松浦と河田が、そっと気配を消すように退室していった。

重たいドアが静かに閉まる音がして、リビングに再び静寂が落ちる。

紗良は橘の隣に座っていた。沈黙は苦ではなかったが、胸の奥に積もった不安がまだ完全には消えていないのを、自分でもわかっていた。

ふと、自然に身体が動いた。

そっと橘の腕の中に潜り込むようにして、紗良は橘の胸元に顔を埋めた。柔らかく彼のスーツに触れる感触。鼓動がゆっくりと伝わってくる。
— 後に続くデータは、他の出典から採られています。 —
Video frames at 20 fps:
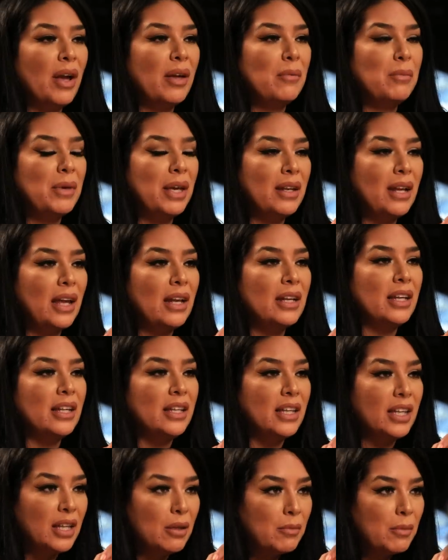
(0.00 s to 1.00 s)
why me and Eileen
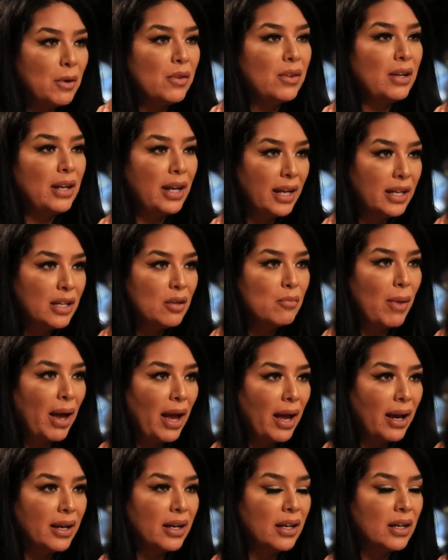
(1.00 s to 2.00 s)
emailed the lady
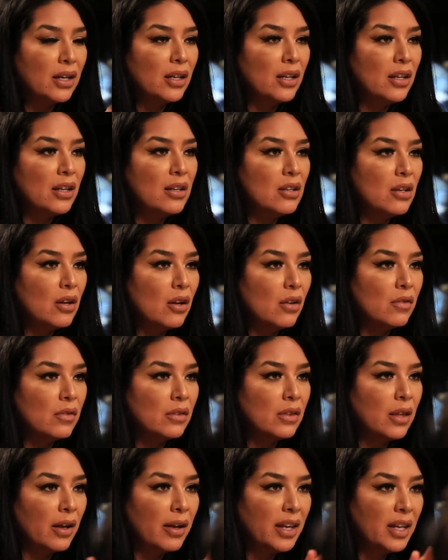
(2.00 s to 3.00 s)
back.
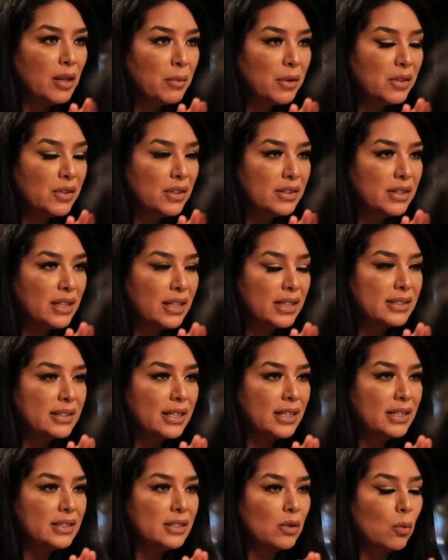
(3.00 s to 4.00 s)
The email doesn't
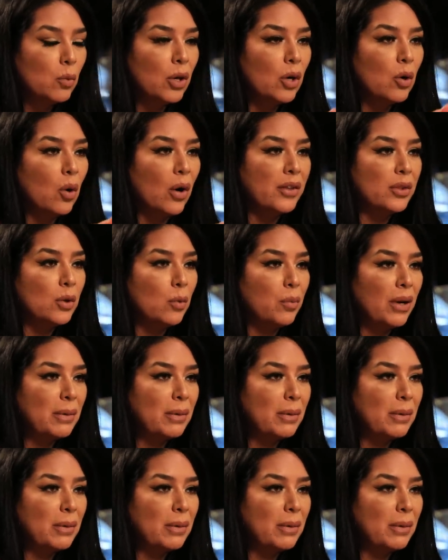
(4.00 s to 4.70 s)
exist. We go on the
前なら、橘はきっと困ったようにその手を動かさずにいた。でも今日は違った。

ふわり、と。
まるで、壊れものを扱うように、優しく、橘の腕が紗良の背に回された。

「……」

その抱擁は、まるで「安心していい」と告げるようだった。言葉よりもあたたかく、確かなもの。

紗良はそのまま、顔を上げた。橘の胸の中で見上げると、彼の表情は、穏やかでありながら、どこか張り詰めたような影を湛えていた。

何かに耐えている。

紗良にはそう見えた。
強い責任か、それとも自分への想いか。言葉にはされない葛藤が、彼の目の奥に静かに灯っていた。

だから、紗良はそっと、座ったまま少しだけ背伸びをした。
不安も、感謝も、そして愛しさもすべて込めて。

そして、橘の頬に、軽くキスを落とした。

それは、ほんの一瞬の出来事だったけれど、空気がふっとやわらかく揺らいだ。

橘は何も言わなかった。ただ、瞼を閉じることでその想いを受け止めた。

互いの呼吸がそっと重なる。何も言葉にしなくても、心だけは、しっかりと寄り添っていた。